·Feature

Eye contact correction

Direct eye contact is what makes a talking-head clip feel like it's speaking to you. FrameOS helps your footage hold that connection, so a take where you looked down at notes or off to a second monitor still reads as direct to camera.

Why eye contact matters

On camera, where you look decides whether a viewer feels addressed or ignored. A few seconds of glancing away reads as disengaged, even when the content is great.

For real recording setups

Almost nobody reads perfectly from the lens — you check notes, glance at a script, or watch yourself on a second screen. Eye-contact correction is for those normal, imperfect takes.

Keeps it natural

The goal is a clip that feels present and direct, not an uncanny stare.
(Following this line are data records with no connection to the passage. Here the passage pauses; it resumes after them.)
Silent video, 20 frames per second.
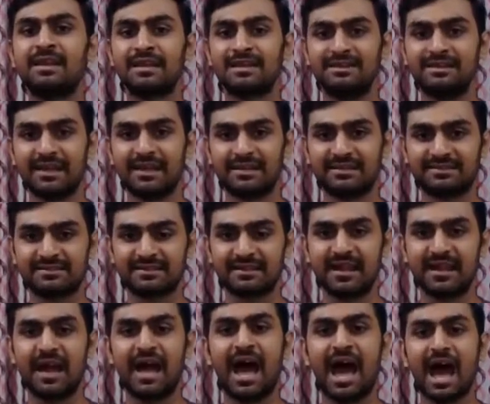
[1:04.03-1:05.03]
Yes,
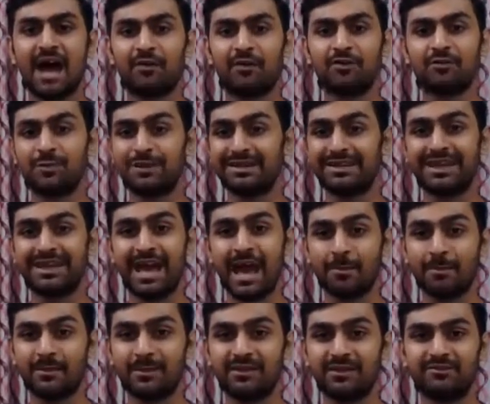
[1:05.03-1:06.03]
I was pretty
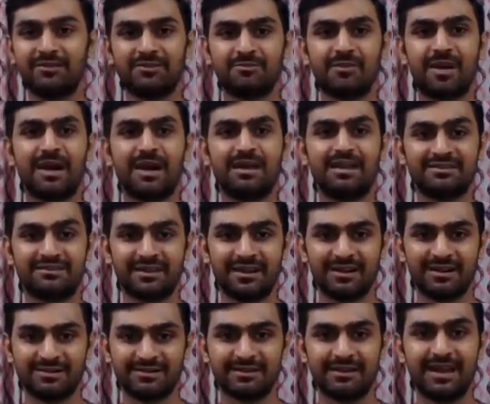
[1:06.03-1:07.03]
happy with my
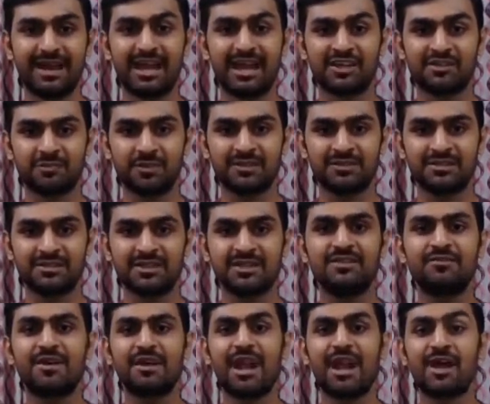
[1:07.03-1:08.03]
results, especially
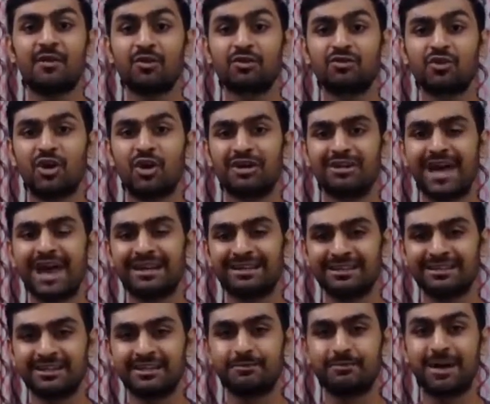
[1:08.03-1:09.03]
when I was
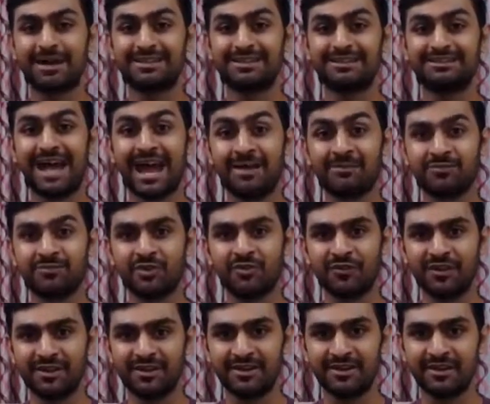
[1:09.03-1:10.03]
contacted by the Times of
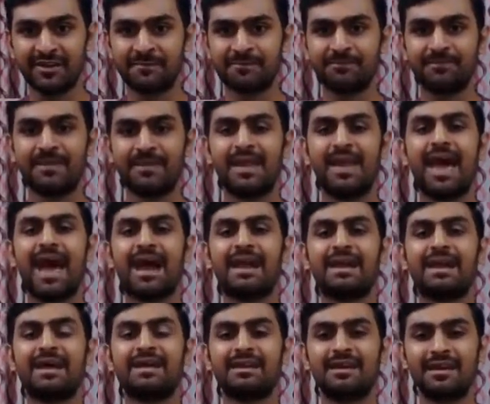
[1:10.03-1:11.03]
India and
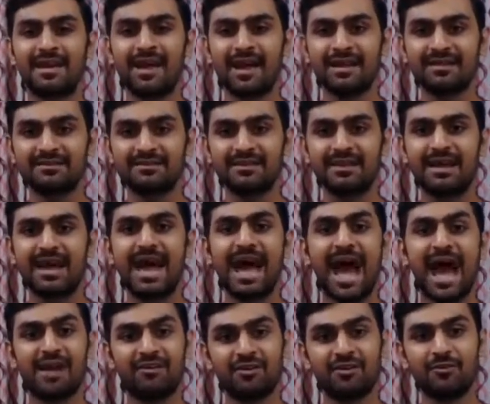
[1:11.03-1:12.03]
I realized
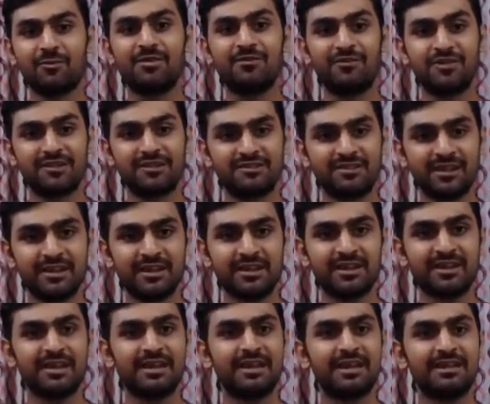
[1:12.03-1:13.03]
I will be
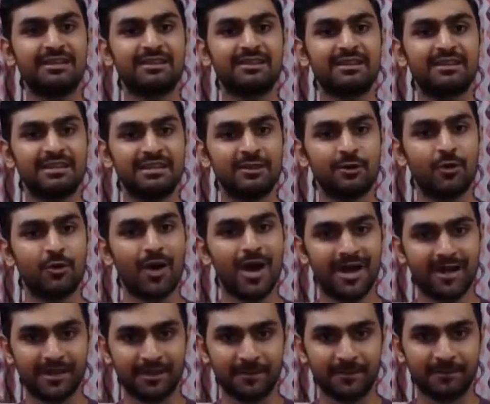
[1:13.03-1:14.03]
featuring in the TOR.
It's about preserving the connection, not replacing your delivery.

Pairs with the talking-head tools

Use it alongside auto-zoom and clean framing so the whole talking-head clip feels polished, not just one part of it.

Eye contact workflow

  • Helps clips hold eye contact with the viewer.
  • For takes where you glanced at notes or a screen.
  • Keeps delivery natural.
  • Pairs with talking-head framing tools.

FAQ

What is eye contact correction?

It helps a talking-head clip feel direct to camera even when you glanced away at notes or a second screen during the take.

When is it useful?

Any time you're reading from a script or checking notes off to the side and want the clip to still feel like you're addressing the viewer.

Does it change my delivery?

No — it's about preserving the sense of direct connection, not replacing how you speak or move.